**ASSIGNED TASK**
When you reach a picture, leave it out; output everything else in the records exactly.
------------------------------
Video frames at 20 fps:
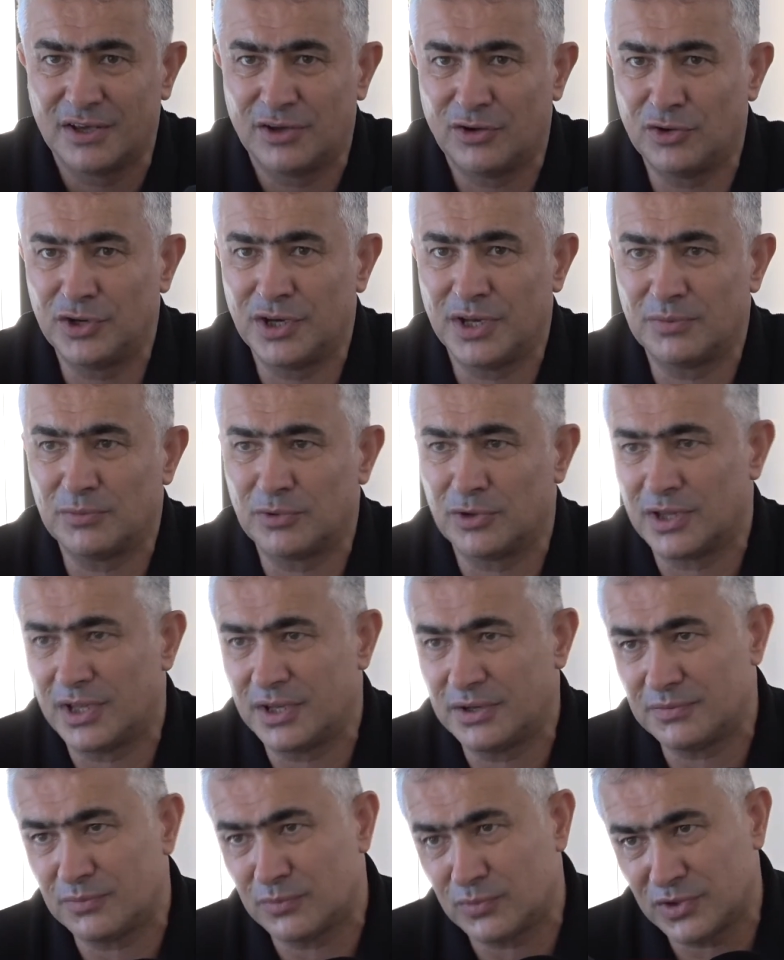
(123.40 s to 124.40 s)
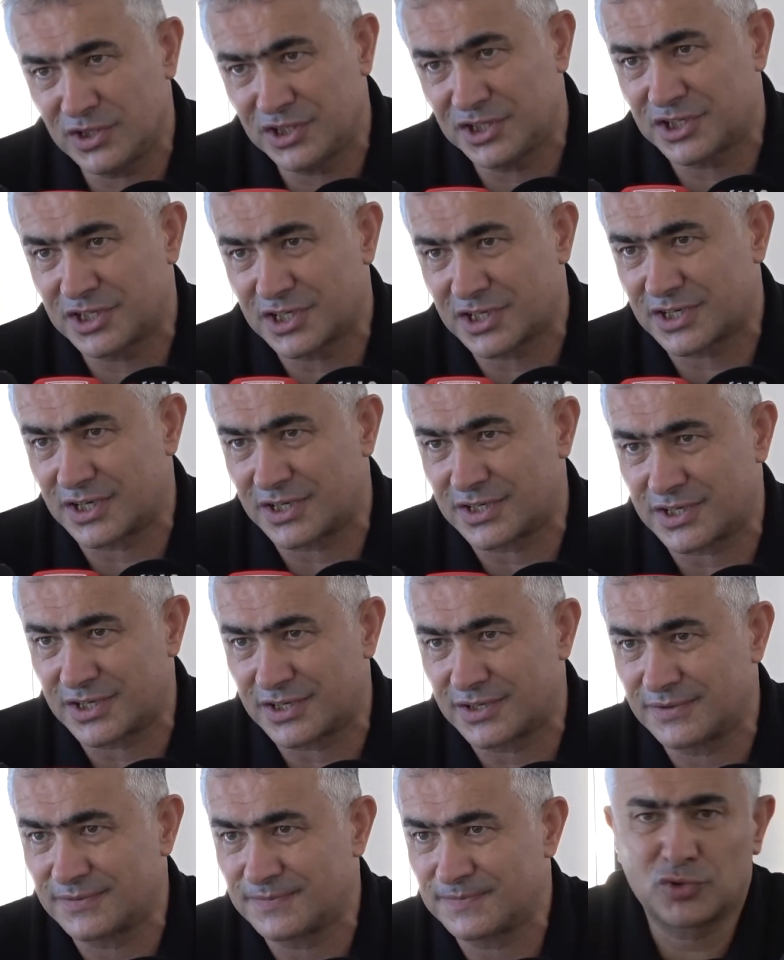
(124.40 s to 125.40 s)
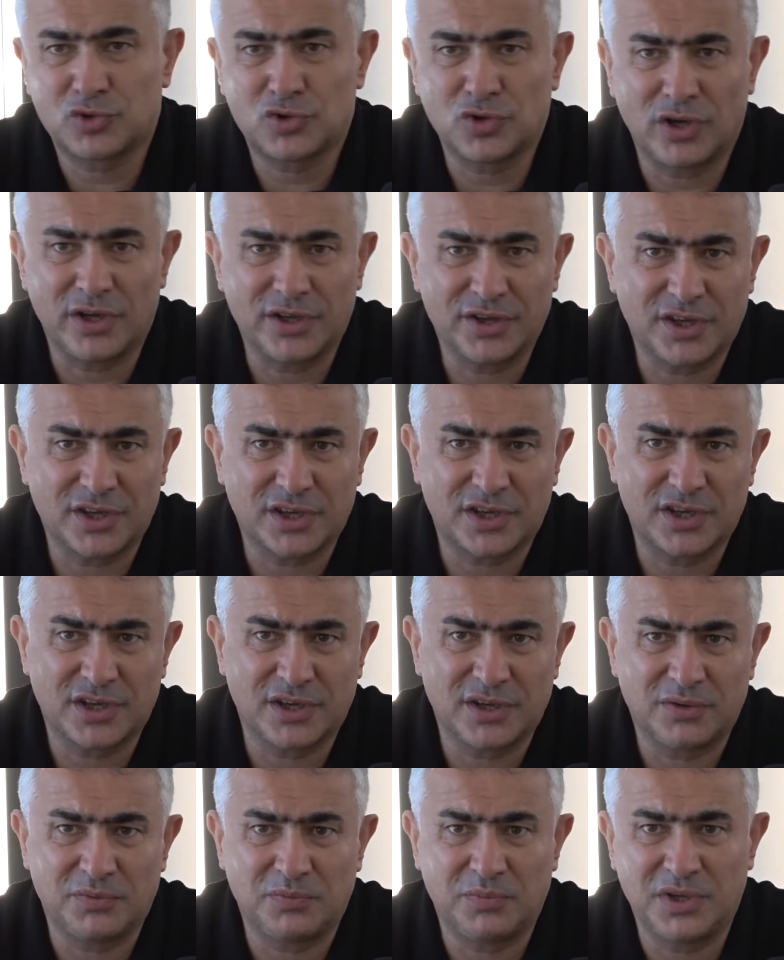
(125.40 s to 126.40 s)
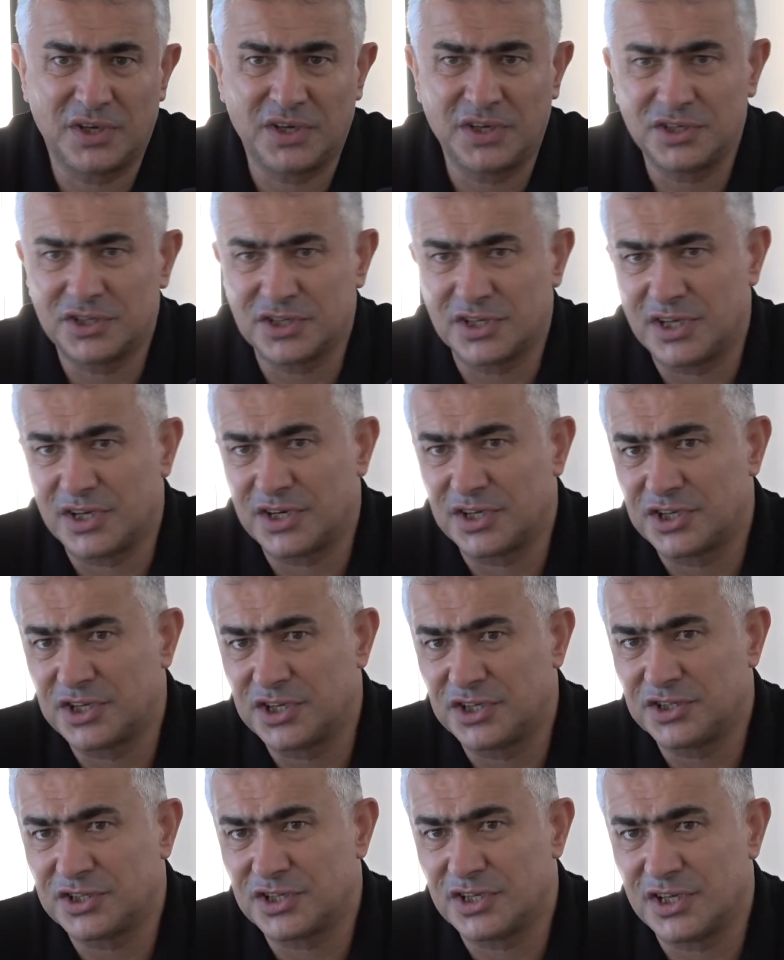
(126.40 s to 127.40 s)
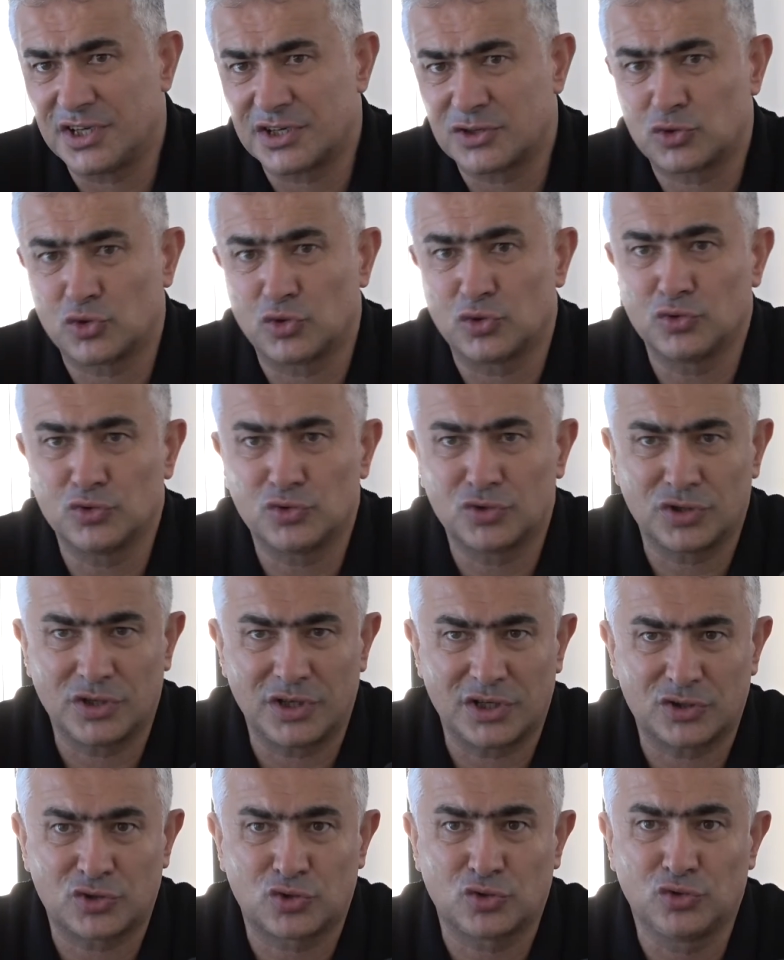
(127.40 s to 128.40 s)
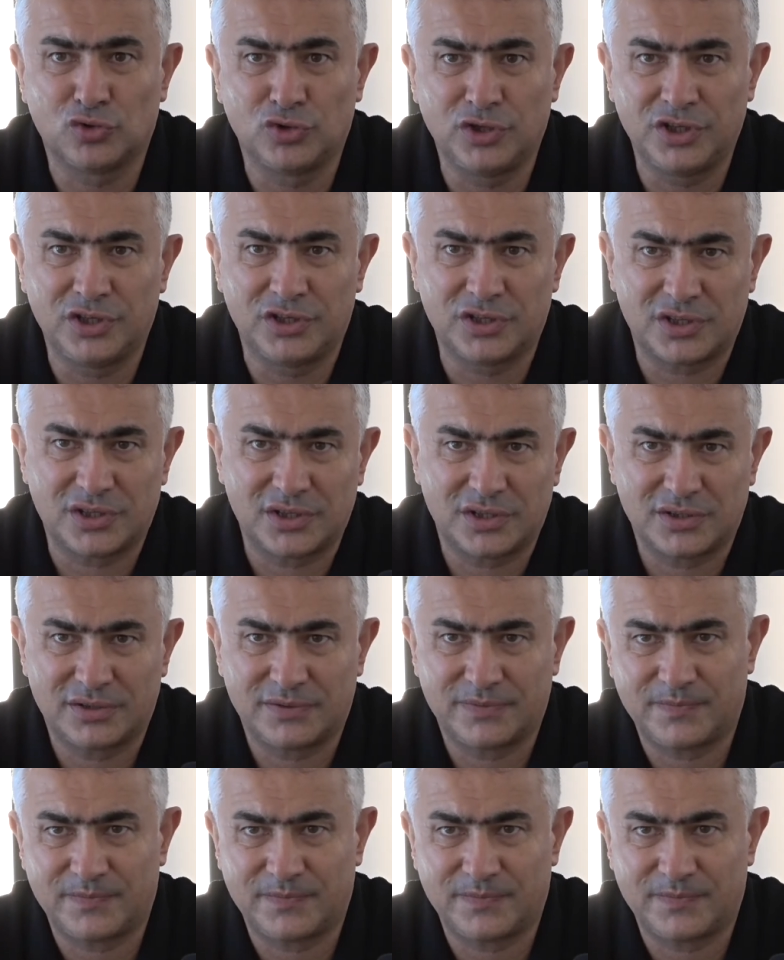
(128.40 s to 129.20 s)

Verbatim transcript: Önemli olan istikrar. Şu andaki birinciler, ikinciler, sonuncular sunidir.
------------------------------
**WRITTEN SOLUTION**
Video frames at 20 fps:
(123.40 s to 124.40 s)
(124.40 s to 125.40 s)
(125.40 s to 126.40 s)
(126.40 s to 127.40 s)
(127.40 s to 128.40 s)
(128.40 s to 129.20 s)

Verbatim transcript: Önemli olan istikrar. Şu andaki birinciler, ikinciler, sonuncular sunidir.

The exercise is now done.